(Collected data)
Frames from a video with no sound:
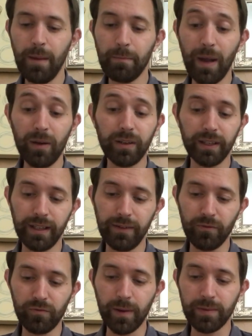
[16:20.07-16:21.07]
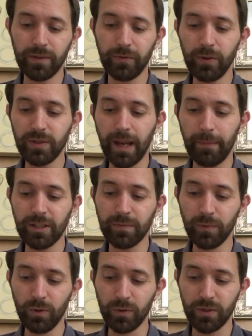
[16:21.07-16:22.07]
Malkin even ripped a few damaged
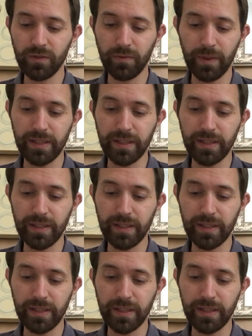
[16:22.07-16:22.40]
boards from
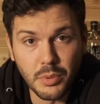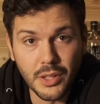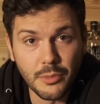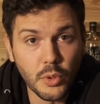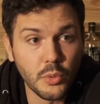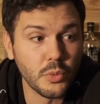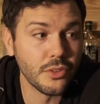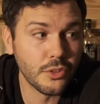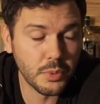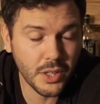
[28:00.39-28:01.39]
price point
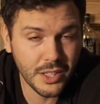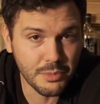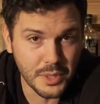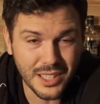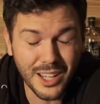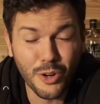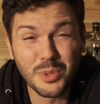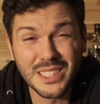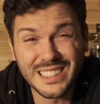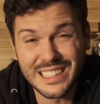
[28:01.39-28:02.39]
wouldn't surprise me. I hope
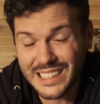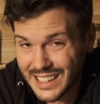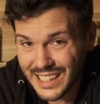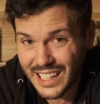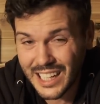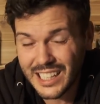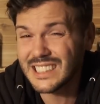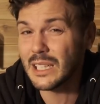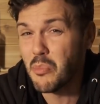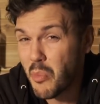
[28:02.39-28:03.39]
it doesn't get that high
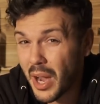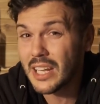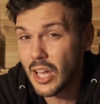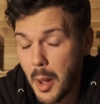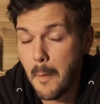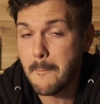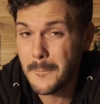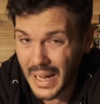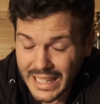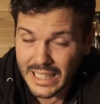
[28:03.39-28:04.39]
because I might not
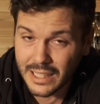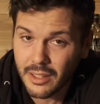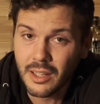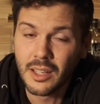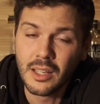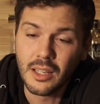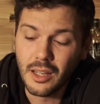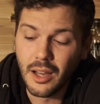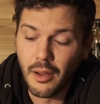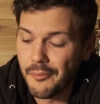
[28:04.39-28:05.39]
buy it.
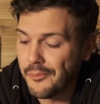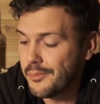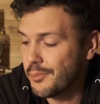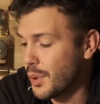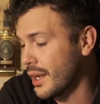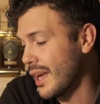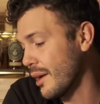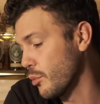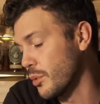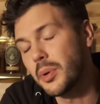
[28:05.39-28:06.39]
But
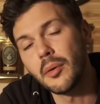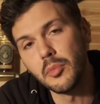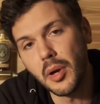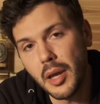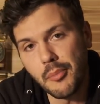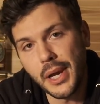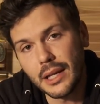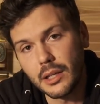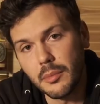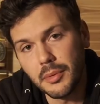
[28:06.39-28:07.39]
I would probably buy a
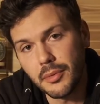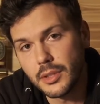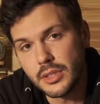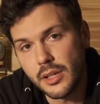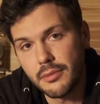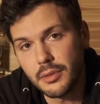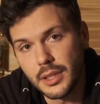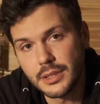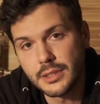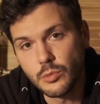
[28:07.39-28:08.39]
backup if I saw it for
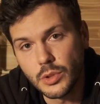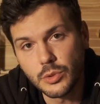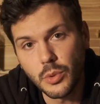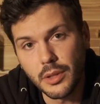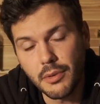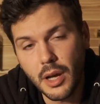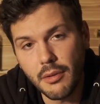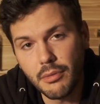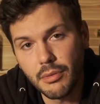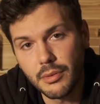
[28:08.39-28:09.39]
less than
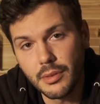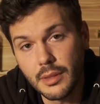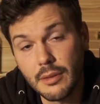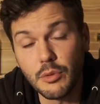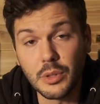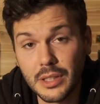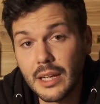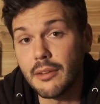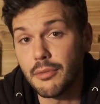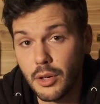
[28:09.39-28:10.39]
125. If you can
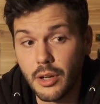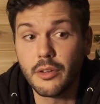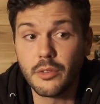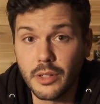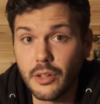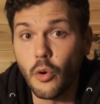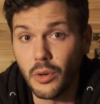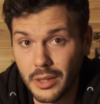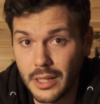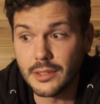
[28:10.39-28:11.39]
get it for 100
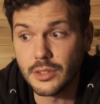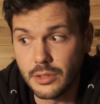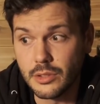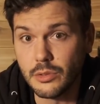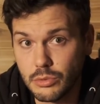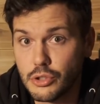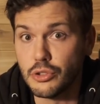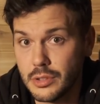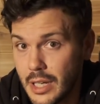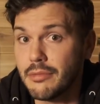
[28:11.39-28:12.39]
or less, you
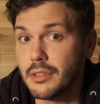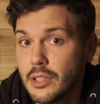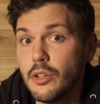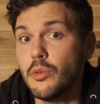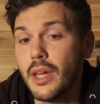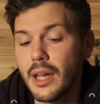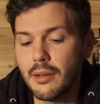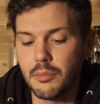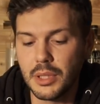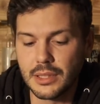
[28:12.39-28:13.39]
should definitely do
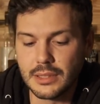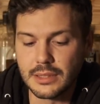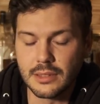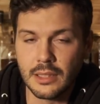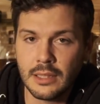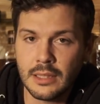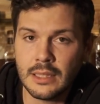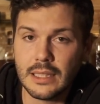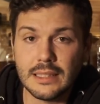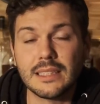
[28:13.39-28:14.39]
that because
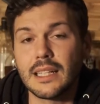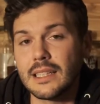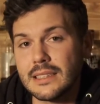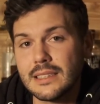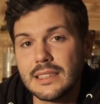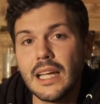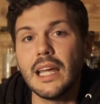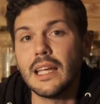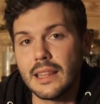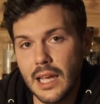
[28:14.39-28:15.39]
it's not going to
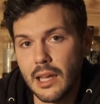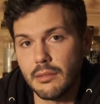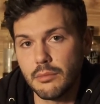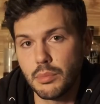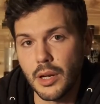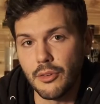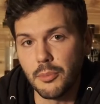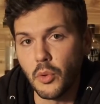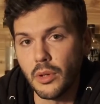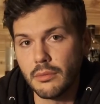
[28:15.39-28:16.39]
stay at that price
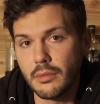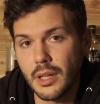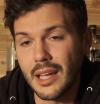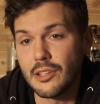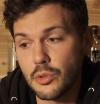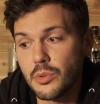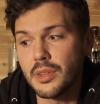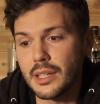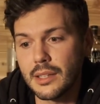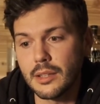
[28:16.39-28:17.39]
point. And I do
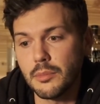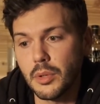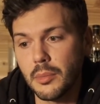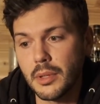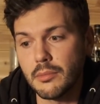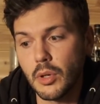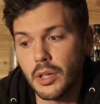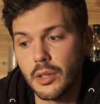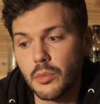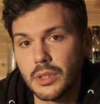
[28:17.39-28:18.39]
think that the bourbon
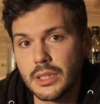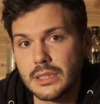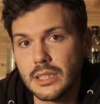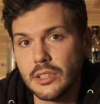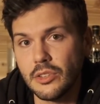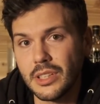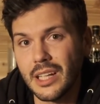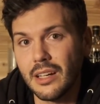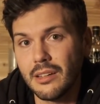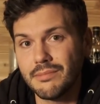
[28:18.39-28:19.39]
market will continue to
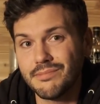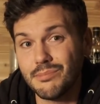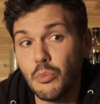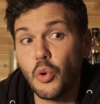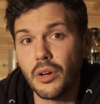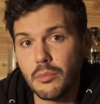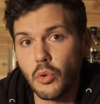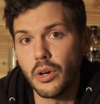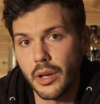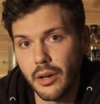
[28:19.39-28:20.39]
get more and
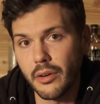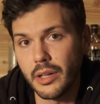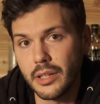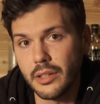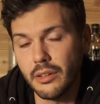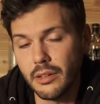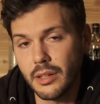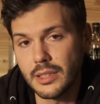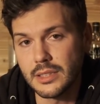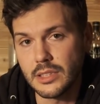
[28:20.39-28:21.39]
more hairy here
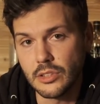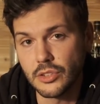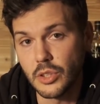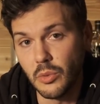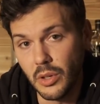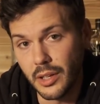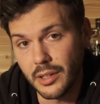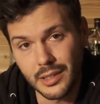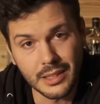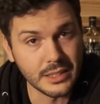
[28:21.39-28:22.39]
as the years go
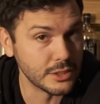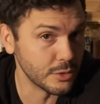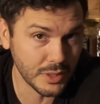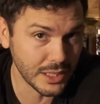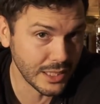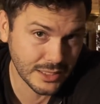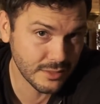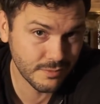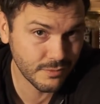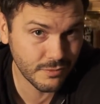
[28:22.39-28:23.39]
on, at least over the next
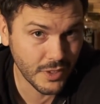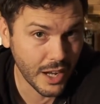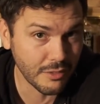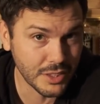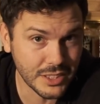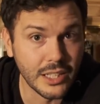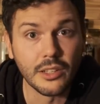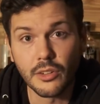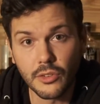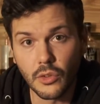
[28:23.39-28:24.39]
5 to 10
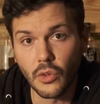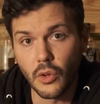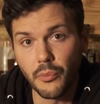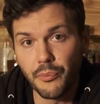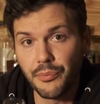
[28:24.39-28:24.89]
years or so.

» Work item:
For this exercise, transcribe the data above line by line, exactly, with pictures omitted.

» Finished task:
Frames from a video with no sound:
[16:20.07-16:21.07]
[16:21.07-16:22.07]
Malkin even ripped a few damaged
[16:22.07-16:22.40]
boards from
[28:00.39-28:01.39]
price point
[28:01.39-28:02.39]
wouldn't surprise me. I hope
[28:02.39-28:03.39]
it doesn't get that high
[28:03.39-28:04.39]
because I might not
[28:04.39-28:05.39]
buy it.
[28:05.39-28:06.39]
But
[28:06.39-28:07.39]
I would probably buy a
[28:07.39-28:08.39]
backup if I saw it for
[28:08.39-28:09.39]
less than
[28:09.39-28:10.39]
125. If you can
[28:10.39-28:11.39]
get it for 100
[28:11.39-28:12.39]
or less, you
[28:12.39-28:13.39]
should definitely do
[28:13.39-28:14.39]
that because
[28:14.39-28:15.39]
it's not going to
[28:15.39-28:16.39]
stay at that price
[28:16.39-28:17.39]
point. And I do
[28:17.39-28:18.39]
think that the bourbon
[28:18.39-28:19.39]
market will continue to
[28:19.39-28:20.39]
get more and
[28:20.39-28:21.39]
more hairy here
[28:21.39-28:22.39]
as the years go
[28:22.39-28:23.39]
on, at least over the next
[28:23.39-28:24.39]
5 to 10
[28:24.39-28:24.89]
years or so.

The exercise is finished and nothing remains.